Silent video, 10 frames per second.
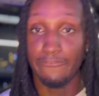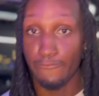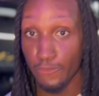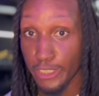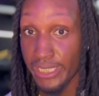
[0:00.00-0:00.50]

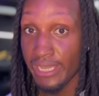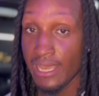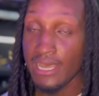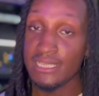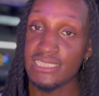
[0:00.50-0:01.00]
free
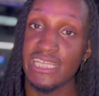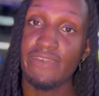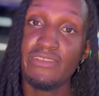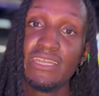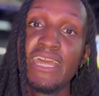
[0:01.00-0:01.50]

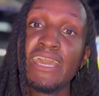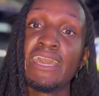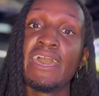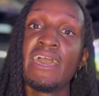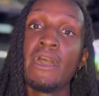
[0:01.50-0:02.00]

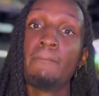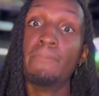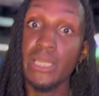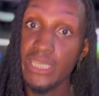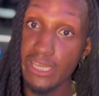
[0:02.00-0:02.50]
7-day
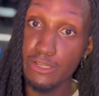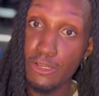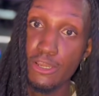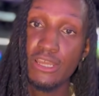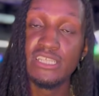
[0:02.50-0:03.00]

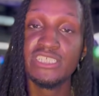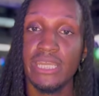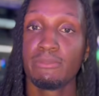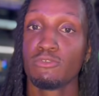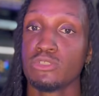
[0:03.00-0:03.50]
beginner
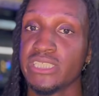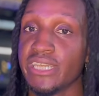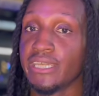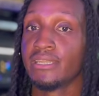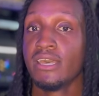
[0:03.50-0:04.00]
JB
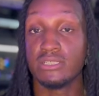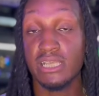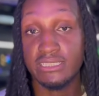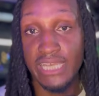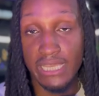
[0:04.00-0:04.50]
routine. It's
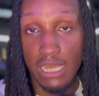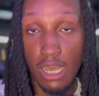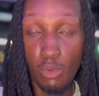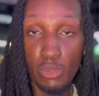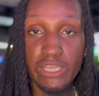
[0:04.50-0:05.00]
gonna take
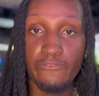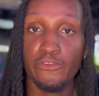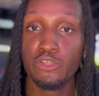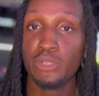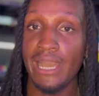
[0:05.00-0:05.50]
a week for
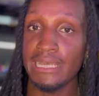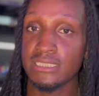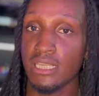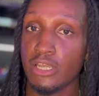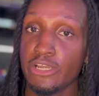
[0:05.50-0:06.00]
you guys
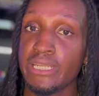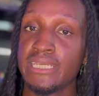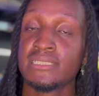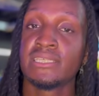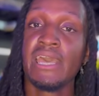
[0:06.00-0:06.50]
to learn
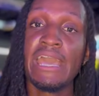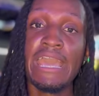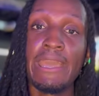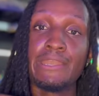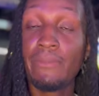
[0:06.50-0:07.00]
this,
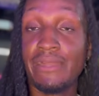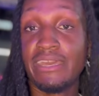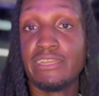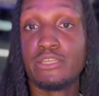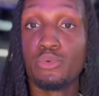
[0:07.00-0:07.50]
and by the
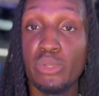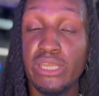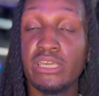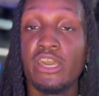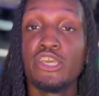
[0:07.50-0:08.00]
end of the
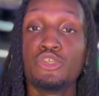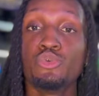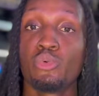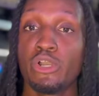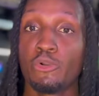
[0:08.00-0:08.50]
week, you
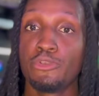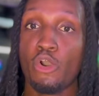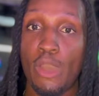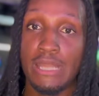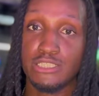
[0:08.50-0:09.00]
will know
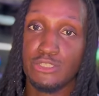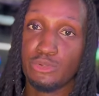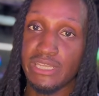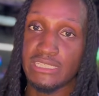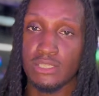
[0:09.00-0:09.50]
how to do
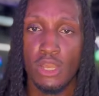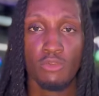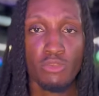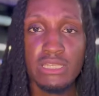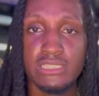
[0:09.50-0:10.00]
this
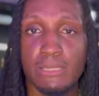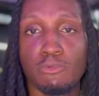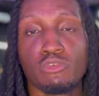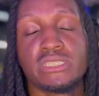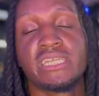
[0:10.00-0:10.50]
really simple
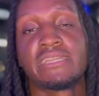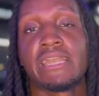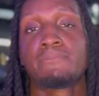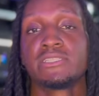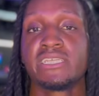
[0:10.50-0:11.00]
routine that I
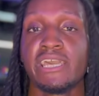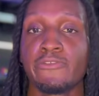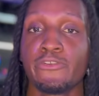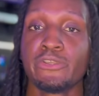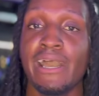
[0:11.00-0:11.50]
put together
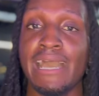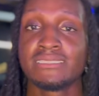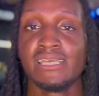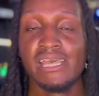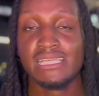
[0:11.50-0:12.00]
for you guys.
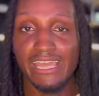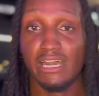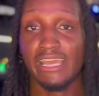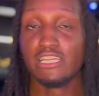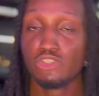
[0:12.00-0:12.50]
It's an
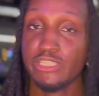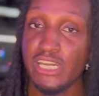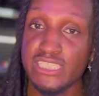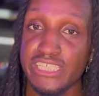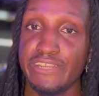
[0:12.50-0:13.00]

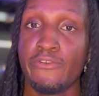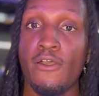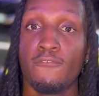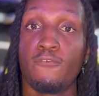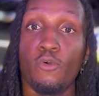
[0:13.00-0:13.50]
introduction
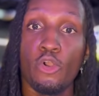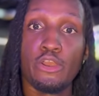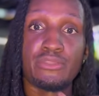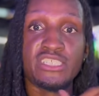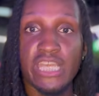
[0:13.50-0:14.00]
for
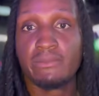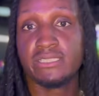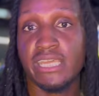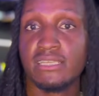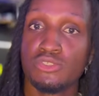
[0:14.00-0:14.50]
the JB
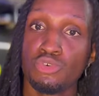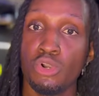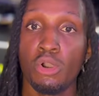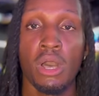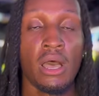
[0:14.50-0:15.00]
Skate
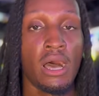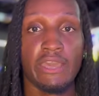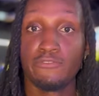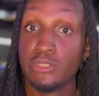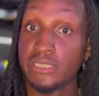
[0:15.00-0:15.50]
School
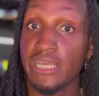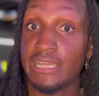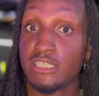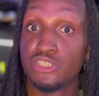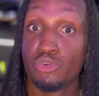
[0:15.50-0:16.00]
if you
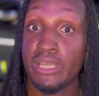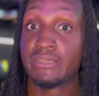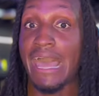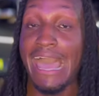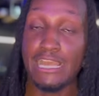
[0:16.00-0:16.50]
decide to join
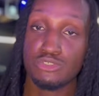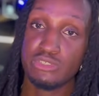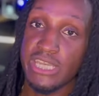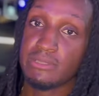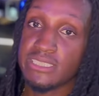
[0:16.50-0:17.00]
the
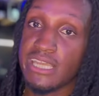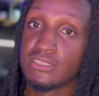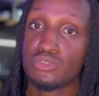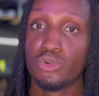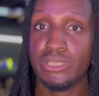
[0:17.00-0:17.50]
actual JB
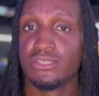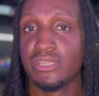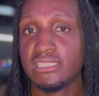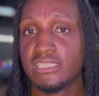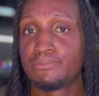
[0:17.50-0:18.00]
Skate School. So
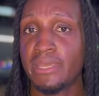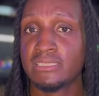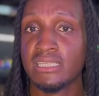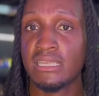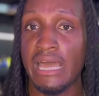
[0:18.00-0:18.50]
this is
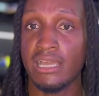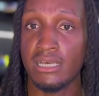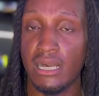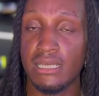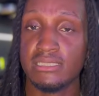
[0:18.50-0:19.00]
basically like
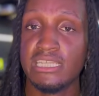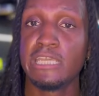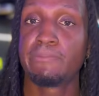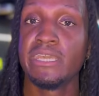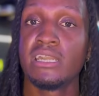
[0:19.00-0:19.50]
a
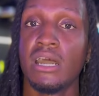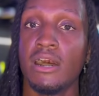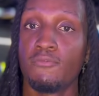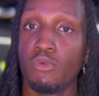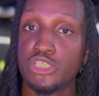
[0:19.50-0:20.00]
sneak peek
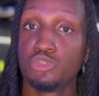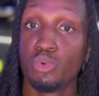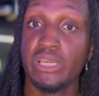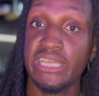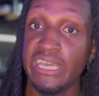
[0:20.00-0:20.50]
of what you
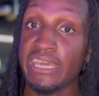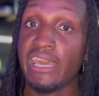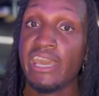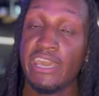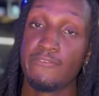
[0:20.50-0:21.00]
would get
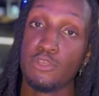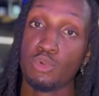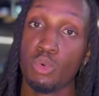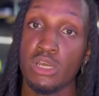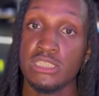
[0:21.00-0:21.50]
if you
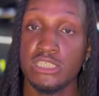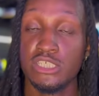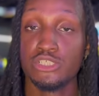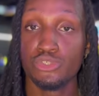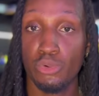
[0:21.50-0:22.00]
was to
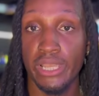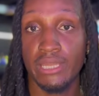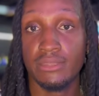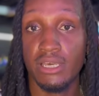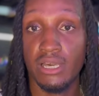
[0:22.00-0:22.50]

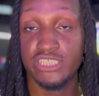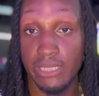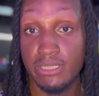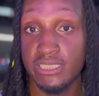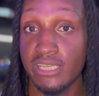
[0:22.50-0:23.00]
join the
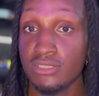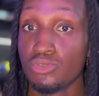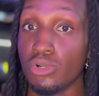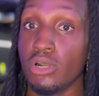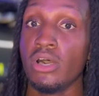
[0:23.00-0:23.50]
JB Skate
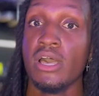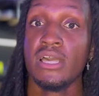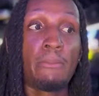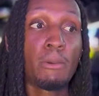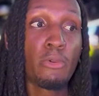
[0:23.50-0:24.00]
School.
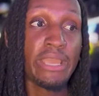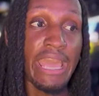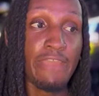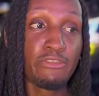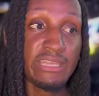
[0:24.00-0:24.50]
I'm gonna break
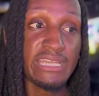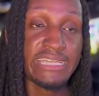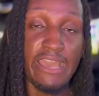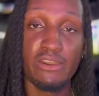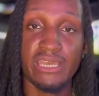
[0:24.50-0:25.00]
everything
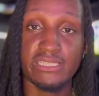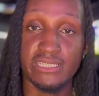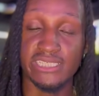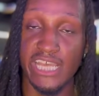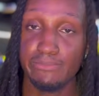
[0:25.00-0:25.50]
down into
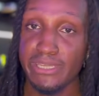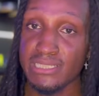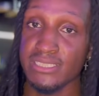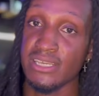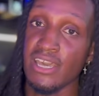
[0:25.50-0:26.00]

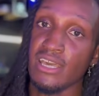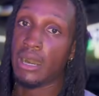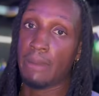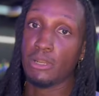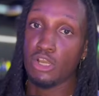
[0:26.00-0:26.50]
segments.
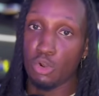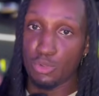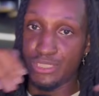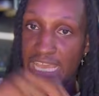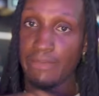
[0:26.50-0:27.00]
I'm gonna go
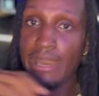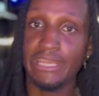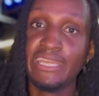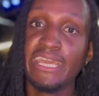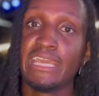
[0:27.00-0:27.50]
day by
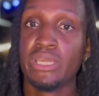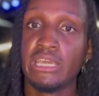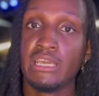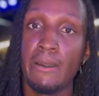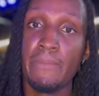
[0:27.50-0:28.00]
day. We
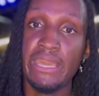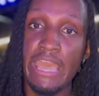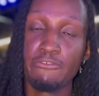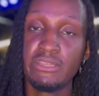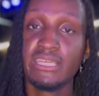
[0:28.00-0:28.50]
can make
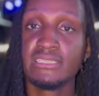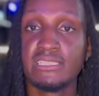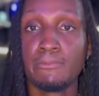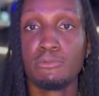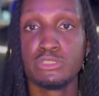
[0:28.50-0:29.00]
everything
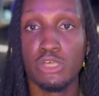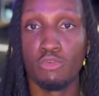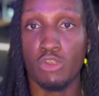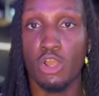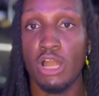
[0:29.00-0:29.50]
simple. So
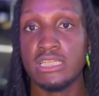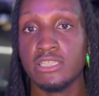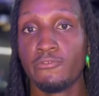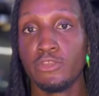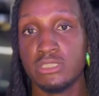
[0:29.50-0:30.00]
regardless
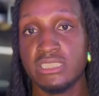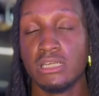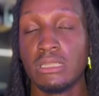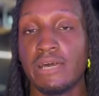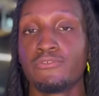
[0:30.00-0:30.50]
of your
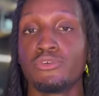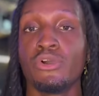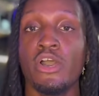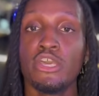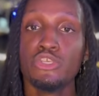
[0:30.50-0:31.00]
skill level,
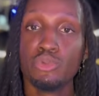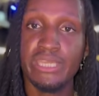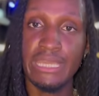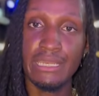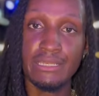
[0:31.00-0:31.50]
you
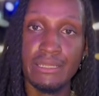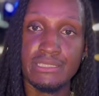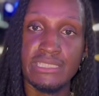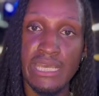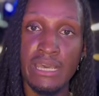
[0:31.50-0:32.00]
can
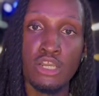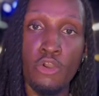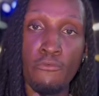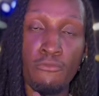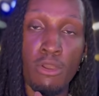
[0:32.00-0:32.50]

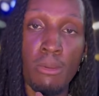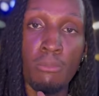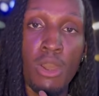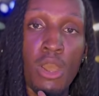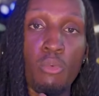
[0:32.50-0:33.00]
go from
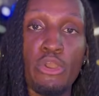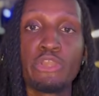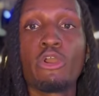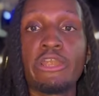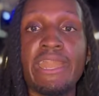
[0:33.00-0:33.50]
where
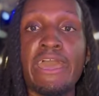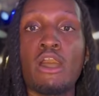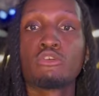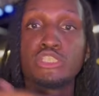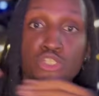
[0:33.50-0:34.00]
you are
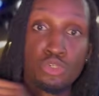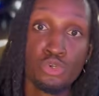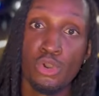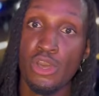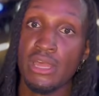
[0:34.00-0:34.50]
now
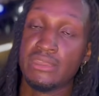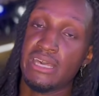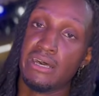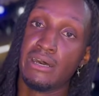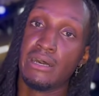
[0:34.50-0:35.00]
to
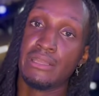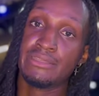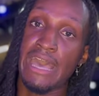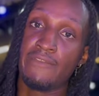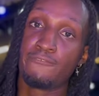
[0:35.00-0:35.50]

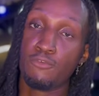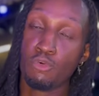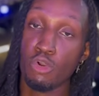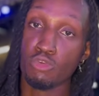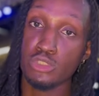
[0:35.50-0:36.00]
that
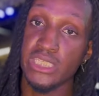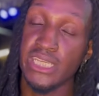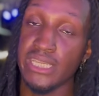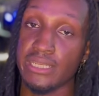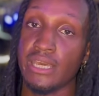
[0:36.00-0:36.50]
full
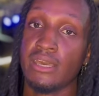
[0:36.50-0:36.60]
routine.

> **What you have to do**
Could you repeat every record exactly as written, with the pictures left out?

> **Written solution**
Silent video, 10 frames per second.
[0:00.00-0:00.50]

[0:00.50-0:01.00]
free
[0:01.00-0:01.50]

[0:01.50-0:02.00]

[0:02.00-0:02.50]
7-day
[0:02.50-0:03.00]

[0:03.00-0:03.50]
beginner
[0:03.50-0:04.00]
JB
[0:04.00-0:04.50]
routine. It's
[0:04.50-0:05.00]
gonna take
[0:05.00-0:05.50]
a week for
[0:05.50-0:06.00]
you guys
[0:06.00-0:06.50]
to learn
[0:06.50-0:07.00]
this,
[0:07.00-0:07.50]
and by the
[0:07.50-0:08.00]
end of the
[0:08.00-0:08.50]
week, you
[0:08.50-0:09.00]
will know
[0:09.00-0:09.50]
how to do
[0:09.50-0:10.00]
this
[0:10.00-0:10.50]
really simple
[0:10.50-0:11.00]
routine that I
[0:11.00-0:11.50]
put together
[0:11.50-0:12.00]
for you guys.
[0:12.00-0:12.50]
It's an
[0:12.50-0:13.00]

[0:13.00-0:13.50]
introduction
[0:13.50-0:14.00]
for
[0:14.00-0:14.50]
the JB
[0:14.50-0:15.00]
Skate
[0:15.00-0:15.50]
School
[0:15.50-0:16.00]
if you
[0:16.00-0:16.50]
decide to join
[0:16.50-0:17.00]
the
[0:17.00-0:17.50]
actual JB
[0:17.50-0:18.00]
Skate School. So
[0:18.00-0:18.50]
this is
[0:18.50-0:19.00]
basically like
[0:19.00-0:19.50]
a
[0:19.50-0:20.00]
sneak peek
[0:20.00-0:20.50]
of what you
[0:20.50-0:21.00]
would get
[0:21.00-0:21.50]
if you
[0:21.50-0:22.00]
was to
[0:22.00-0:22.50]

[0:22.50-0:23.00]
join the
[0:23.00-0:23.50]
JB Skate
[0:23.50-0:24.00]
School.
[0:24.00-0:24.50]
I'm gonna break
[0:24.50-0:25.00]
everything
[0:25.00-0:25.50]
down into
[0:25.50-0:26.00]

[0:26.00-0:26.50]
segments.
[0:26.50-0:27.00]
I'm gonna go
[0:27.00-0:27.50]
day by
[0:27.50-0:28.00]
day. We
[0:28.00-0:28.50]
can make
[0:28.50-0:29.00]
everything
[0:29.00-0:29.50]
simple. So
[0:29.50-0:30.00]
regardless
[0:30.00-0:30.50]
of your
[0:30.50-0:31.00]
skill level,
[0:31.00-0:31.50]
you
[0:31.50-0:32.00]
can
[0:32.00-0:32.50]

[0:32.50-0:33.00]
go from
[0:33.00-0:33.50]
where
[0:33.50-0:34.00]
you are
[0:34.00-0:34.50]
now
[0:34.50-0:35.00]
to
[0:35.00-0:35.50]

[0:35.50-0:36.00]
that
[0:36.00-0:36.50]
full
[0:36.50-0:36.60]
routine.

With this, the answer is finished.